Mobile banking Trojans hit the list of cyber-headaches in Q2 2018, with the number of installation packages for mobile banking – modifications which help attackers avoid detection by security solutions and to expand their arsenal – peaking at over 61 000.

This represents a historic high; more than a three-fold growth when compared with Q1 2018, and more than double the installations than in Q1 2017, according to findings from Kaspersky Lab’s Q2 IT threat evolution report.

Mobile banking Trojans are one of the most infamous type of malware, as they are designed to steal money directly from mobile users’ bank accounts.
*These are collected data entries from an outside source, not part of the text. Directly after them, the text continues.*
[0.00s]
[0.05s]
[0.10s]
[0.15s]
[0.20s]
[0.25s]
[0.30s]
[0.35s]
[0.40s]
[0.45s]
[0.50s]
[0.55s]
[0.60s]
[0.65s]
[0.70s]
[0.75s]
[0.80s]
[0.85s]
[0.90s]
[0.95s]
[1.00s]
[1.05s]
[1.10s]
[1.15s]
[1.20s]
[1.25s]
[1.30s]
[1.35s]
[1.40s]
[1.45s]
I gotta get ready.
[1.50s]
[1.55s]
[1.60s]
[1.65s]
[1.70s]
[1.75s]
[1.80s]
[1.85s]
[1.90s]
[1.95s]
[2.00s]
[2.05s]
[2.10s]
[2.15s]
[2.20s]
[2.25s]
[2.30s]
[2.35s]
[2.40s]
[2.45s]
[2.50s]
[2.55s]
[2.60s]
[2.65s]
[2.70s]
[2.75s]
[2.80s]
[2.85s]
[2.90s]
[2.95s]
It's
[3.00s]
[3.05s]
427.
This type of attack is attractive to cybercriminals from all over the world, looking for an easy profit. The malware is typically disguised as a legitimate app, to lure people into installing it.
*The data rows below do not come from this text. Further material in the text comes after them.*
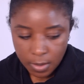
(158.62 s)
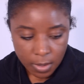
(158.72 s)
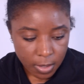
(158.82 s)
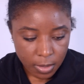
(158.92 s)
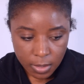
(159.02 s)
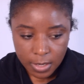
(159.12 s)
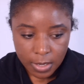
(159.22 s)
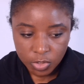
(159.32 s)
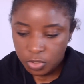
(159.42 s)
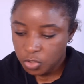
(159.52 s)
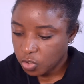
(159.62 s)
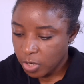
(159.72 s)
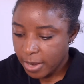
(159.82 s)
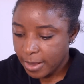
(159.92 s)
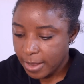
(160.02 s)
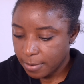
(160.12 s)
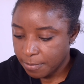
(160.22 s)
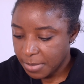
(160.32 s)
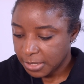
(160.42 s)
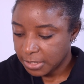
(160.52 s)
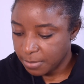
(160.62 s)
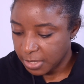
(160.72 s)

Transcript: And then I'll just try and mix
Once the banking app is launched, the Trojan displays its own interface overlaying the banking app’s interface. When the user inputs credentials, the malware steals the information.

The second quarter of 2018 experienced a massive influx of these types of Trojan at 61 045, which is a historic high in all the time that Kaspersky Lab has been observing such threats.
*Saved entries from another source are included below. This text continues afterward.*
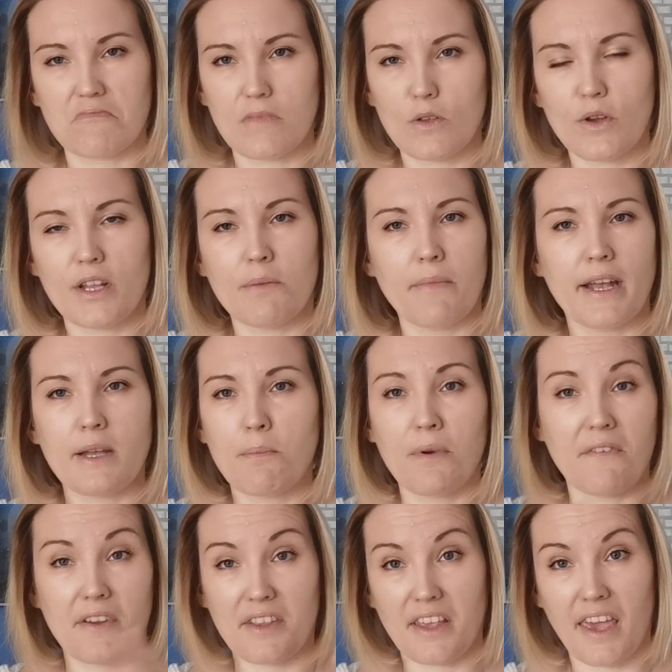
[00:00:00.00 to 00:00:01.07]
You can make a
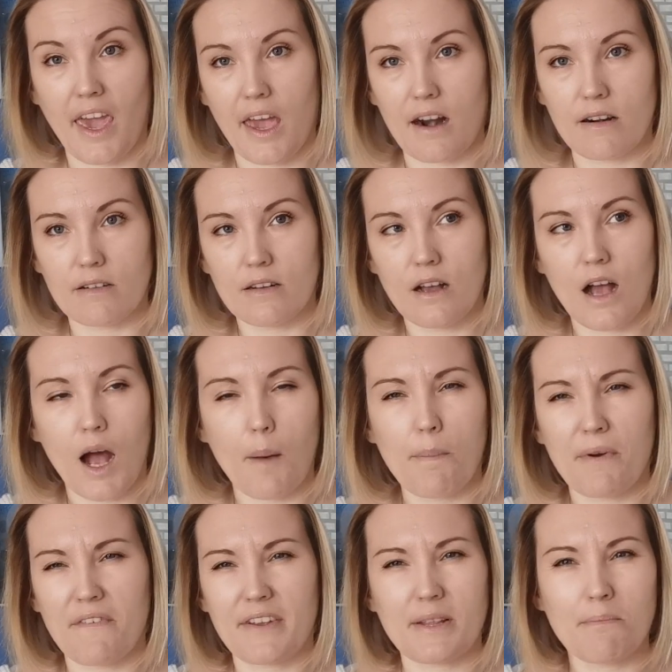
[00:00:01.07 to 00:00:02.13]
perfect hair, a
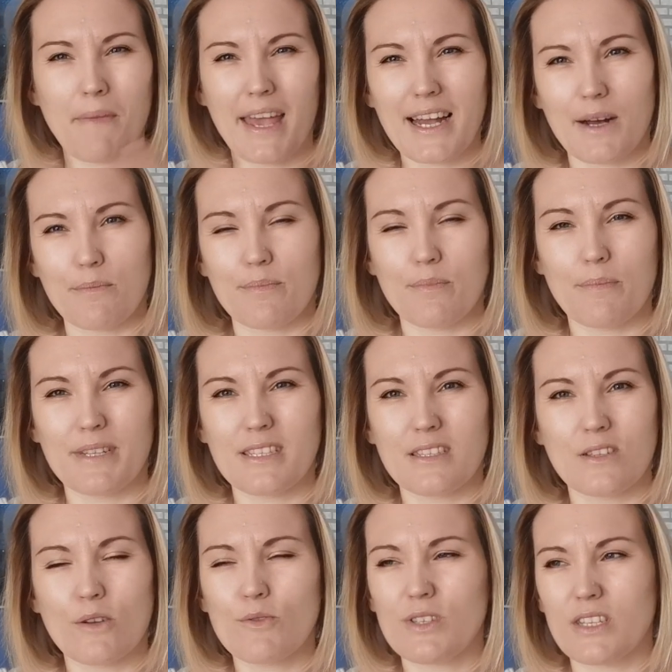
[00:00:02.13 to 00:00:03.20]
perfect makeup, but
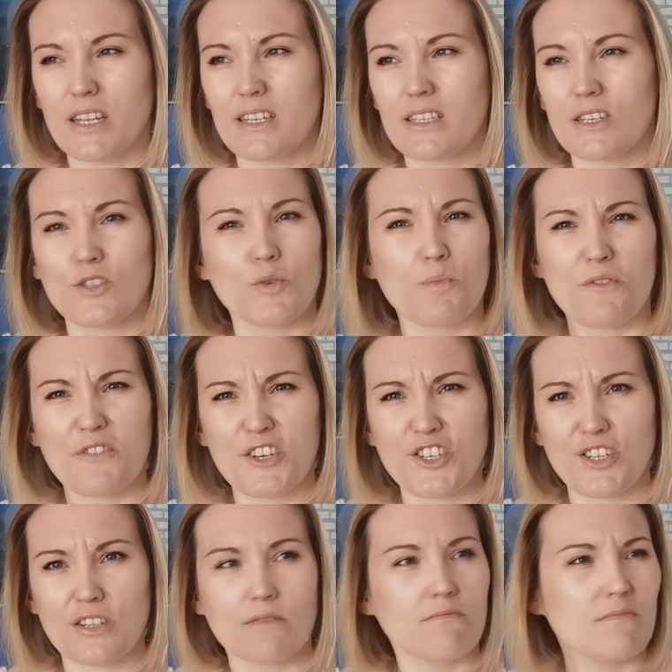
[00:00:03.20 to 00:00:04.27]
those things are
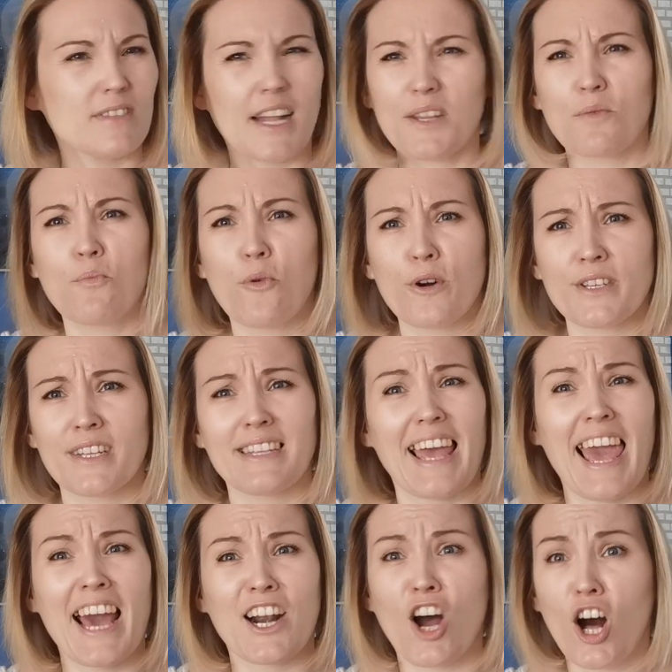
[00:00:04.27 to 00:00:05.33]
superficial, not important
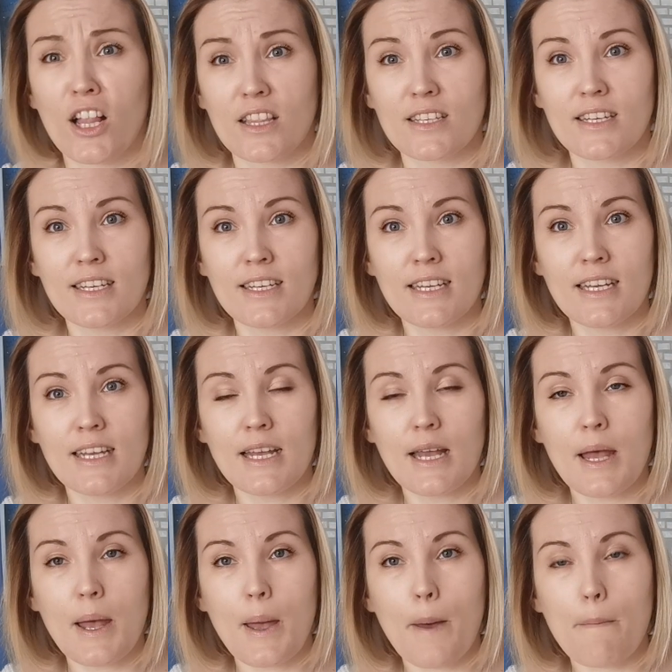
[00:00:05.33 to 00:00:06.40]
at all.
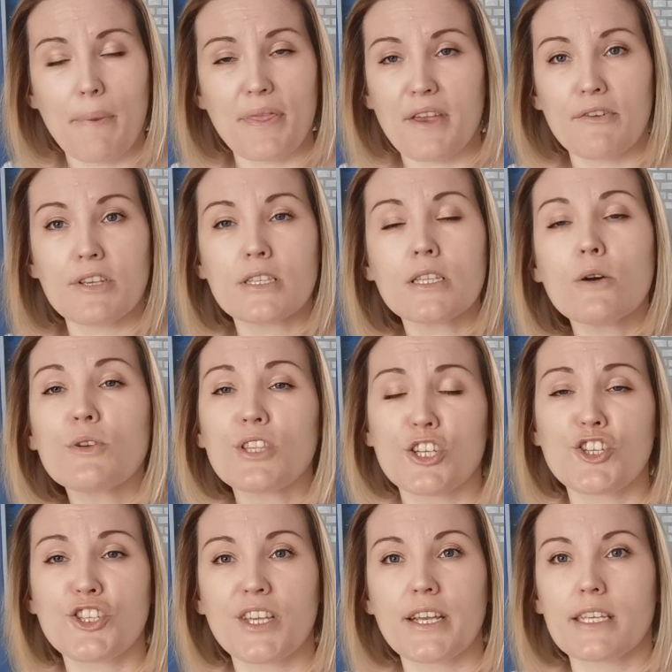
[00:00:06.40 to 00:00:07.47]
But there is no
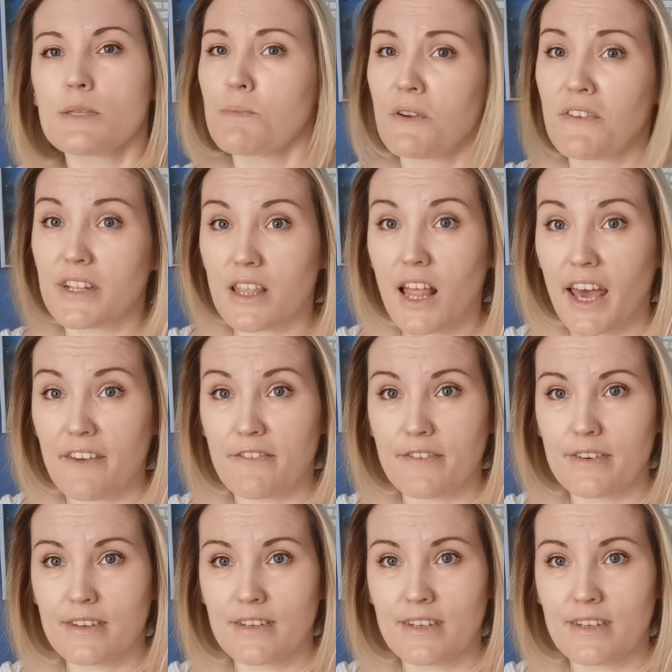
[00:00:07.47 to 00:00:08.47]
such thing as perfect life.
The greatest contribution to the number was made by the creators of Trojan Hqwar, with about half of the new modifications discovered relating to this malware. Trojan Agent took second place with around 5 000 packages.

In Q2 2018, the top three countries with the biggest share of users attacked with mobile banking malware as a proportion of all users attacked with any kind of mobile malware, was the following: US (0,79%), Russia (0,7%), and Poland (0,28%).

Russia and the US changed places compared with Q1 2018, while Poland jumped from ninth place to third – mainly due to the active distribution of Trojans.AndroidOS.Agent.cw and Trojan-Banker.AndroidOS.Marcher.w modifications.

According to Kaspersky Lab experts, such high numbers could be part of a global trend for mobile malware growth, as the overall number of mobile malware installation packages also increased by over 421 000 compared to previous quarter.

“The threat landscape in the second quarter of this year gives us lots of cause for concern regarding mobile users’ security,” notes Victor Chebyshev, security expert at Kaspersky Lab. “The overall growth in mobile malware installation packages – especially associated with banking – demonstrates that cybercriminals are constantly creating new modifications to their malicious software to make it more sophisticated and discreet for cybersecurity vendors to detect.

“Users and the industry should be extremely cautious and vigilant in the coming months as the trend continues to grow.”

In the second quarter Kaspersky Lab solutions detected and repelled 962 947 023 malicious attacks from online resources located in 187 countries around the world ¬- a 20% growth over the previous period.

Attempted infections by malware that aims to steal money via online access to bank accounts grew by over 5% in comparison with Q1 2018: such attacks were registered on 215 762 user computers.